Putting my wishes out there was a little scary for me, but one week later, what I’m feeling, more than anything, is liberated.
Maybe there has been a shift in the cosmos, after all….
“How to Wish Well” from Wishing Well by Paul Pearsall, Ph.D.
SD-SU-CD – Sit Down, Shut Up, and Calm Down.
Pick a wish target. This means to connect and resonate with nature by looking at something alive.
Close your eyes.
Breathe deeply and abdominally.
Place your left hand over your heart.
Press your right hand gently but firmly on your left hand.
On exhaling, whisper your wish.
Use eight short words.
Sunday, October 5, 2008
Make a Wish
“As the psychologist Marion Woodman says, ‘Most of us are dragged toward wholeness.’ For many of us, the being dragged toward wholeness happens precisely through the mysterious process of wishing: through the gaps it exposes, the new edges it drives us toward, the deeper layers of longing it reveals.” ---from The Wishing Year by Noelle Oxenhandler
I’d had the pictures in a pile on my dining room table for more than a month.
Cut from various magazines during half a year or more of perusing, they represented bold wishes and deep desires – heart-thoughts around which I’d been tiptoeing for the past couple of years.
I wanted to go there, I wanted to do that.
There were no maybes as I clipped the picture of a woman atop an elephant in India or the simple floor plan for a two-bedroom seaside cottage. Each picture had spoken to me, not in a hesitant murmur, but in a clear, vibrant, edged-with-exhilaration voice that couldn’t be ignored.

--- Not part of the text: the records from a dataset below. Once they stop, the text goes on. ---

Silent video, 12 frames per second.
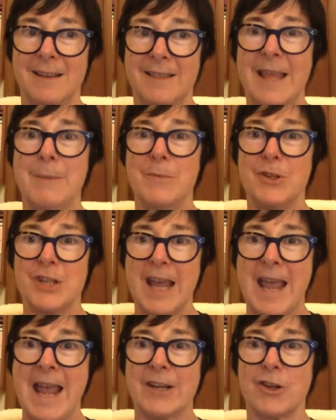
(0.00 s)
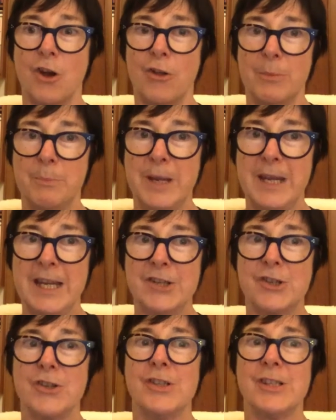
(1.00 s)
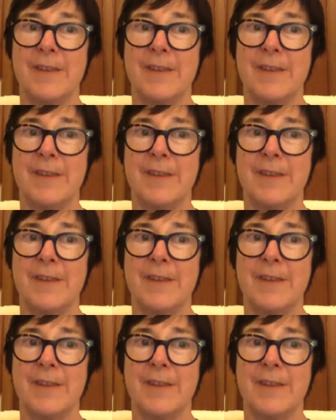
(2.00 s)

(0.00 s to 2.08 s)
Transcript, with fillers: them to act on the big issues of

My intention was to turn the pictures into a collage and display it in a place where I would see it, and think about it, every day. Yet I never seemed to remember to buy the poster board or the glue stick or the frame I needed. Collecting the pictures had been easy, but I was avoiding the next step – the more difficult step – that would shout out to the Universe “These are the things I really, really, really, really want in my life!” and I wasn’t sure why.

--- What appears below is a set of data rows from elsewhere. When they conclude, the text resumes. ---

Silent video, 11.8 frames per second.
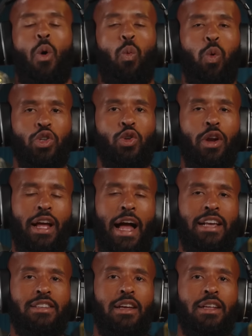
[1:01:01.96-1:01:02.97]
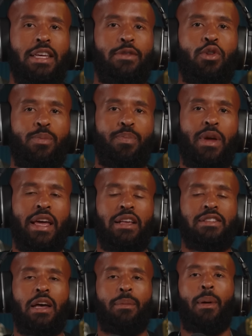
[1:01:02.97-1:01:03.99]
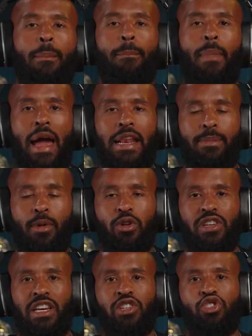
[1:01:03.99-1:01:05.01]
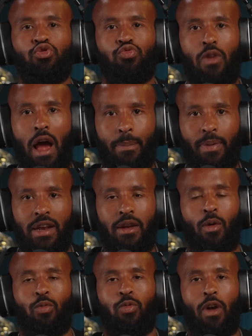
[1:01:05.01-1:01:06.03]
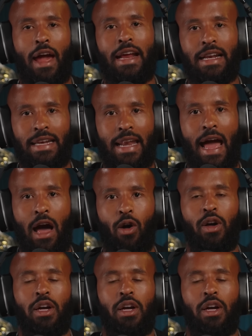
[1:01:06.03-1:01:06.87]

What's going on, guys? Give you a big heads up. Mighty merch is dropping right now.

The answer came to me in an interesting little book about the power of wishes. I’d first read about “The Wishing Year” by Noelle Oxenhandler in a magazine, then a friend who’d read the book thought I’d enjoy it, too. I requested it at the library, and last week I settled down to read it.

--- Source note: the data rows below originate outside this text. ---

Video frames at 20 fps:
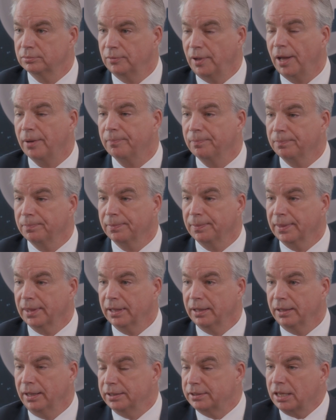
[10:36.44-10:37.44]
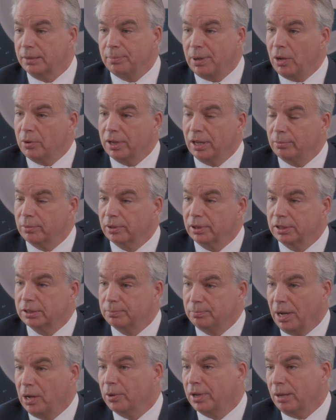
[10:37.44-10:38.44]
Yeah. It's like
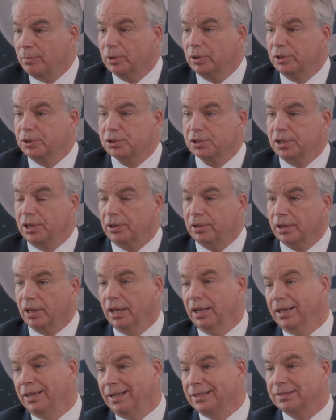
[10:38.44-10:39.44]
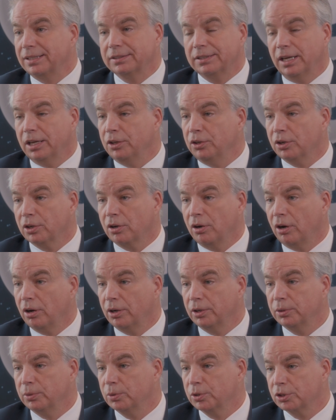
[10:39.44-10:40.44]
biochemical engineering. It's like taking your car
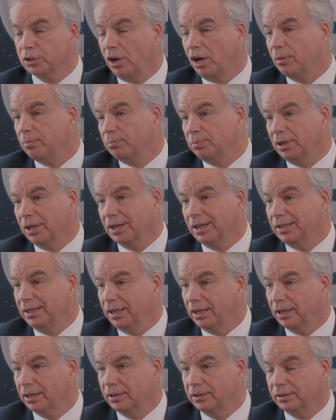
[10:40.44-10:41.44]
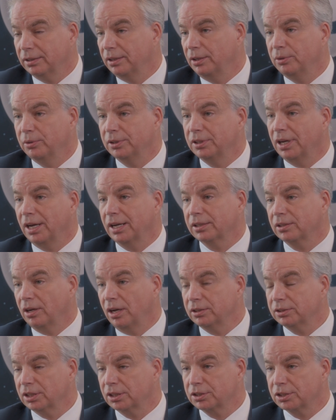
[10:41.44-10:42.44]
into a shop, plug it in, and they do a
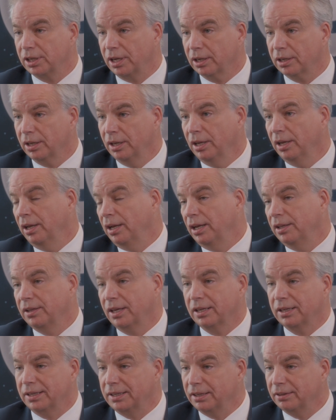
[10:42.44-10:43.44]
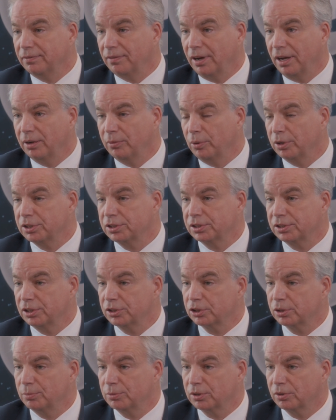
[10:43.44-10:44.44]
diagnostic check. They can identify which
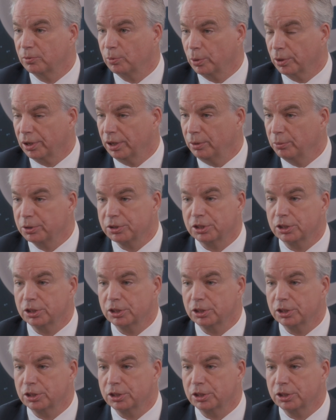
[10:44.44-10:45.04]
systems are working, which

I knew that my pictures were wishes – very personal wishes – but it took a passage in the book to make me realize why I could never seem to remember the poster board, glue stick or frame.
“Wishing makes us vulnerable – in many ways,” Oxenhandler says. “For one thing, it makes us vulnerable to disappointment – to the possibility that the arrow of our wish will miss the mark, that we will overshoot or fall short and thus break the appointment with our heart’s desire. How much easier to play it safe and never take that risk – by keeping our desires diffuse, unfocused, unarticulated, undirected (or in a pile on the dining room table!).”
I’ve done some wild and crazy things in my life (we will talk about New Mexico another time!), but mostly I’ve played it safe. I’ve also made a couple of bad choices in the past three years, so my faith in my ability to choose wisely in some matters has been a tad low.
But I’ve made some excellent choices, too; choices that have benefited me in ways I’d never imagined. I’ve wished for some really good things, like my dog Gracie and my job at the library, and my wishes have come true in positive and positively amazing ways.
So today, I bought the poster board, the glue stick and the frame. I sat at my dining room table, took a deep breath and stepped closer to the edge. I made my collage, and then I hung it in a special place.
I’ve offered up my deeper layers of longing, and I’ve opened myself to “the vast reservoir of possibility that is always there for us, lying in wait, ready to be tapped….”
It's a little scary, but I haven't been this excited in a long, long time!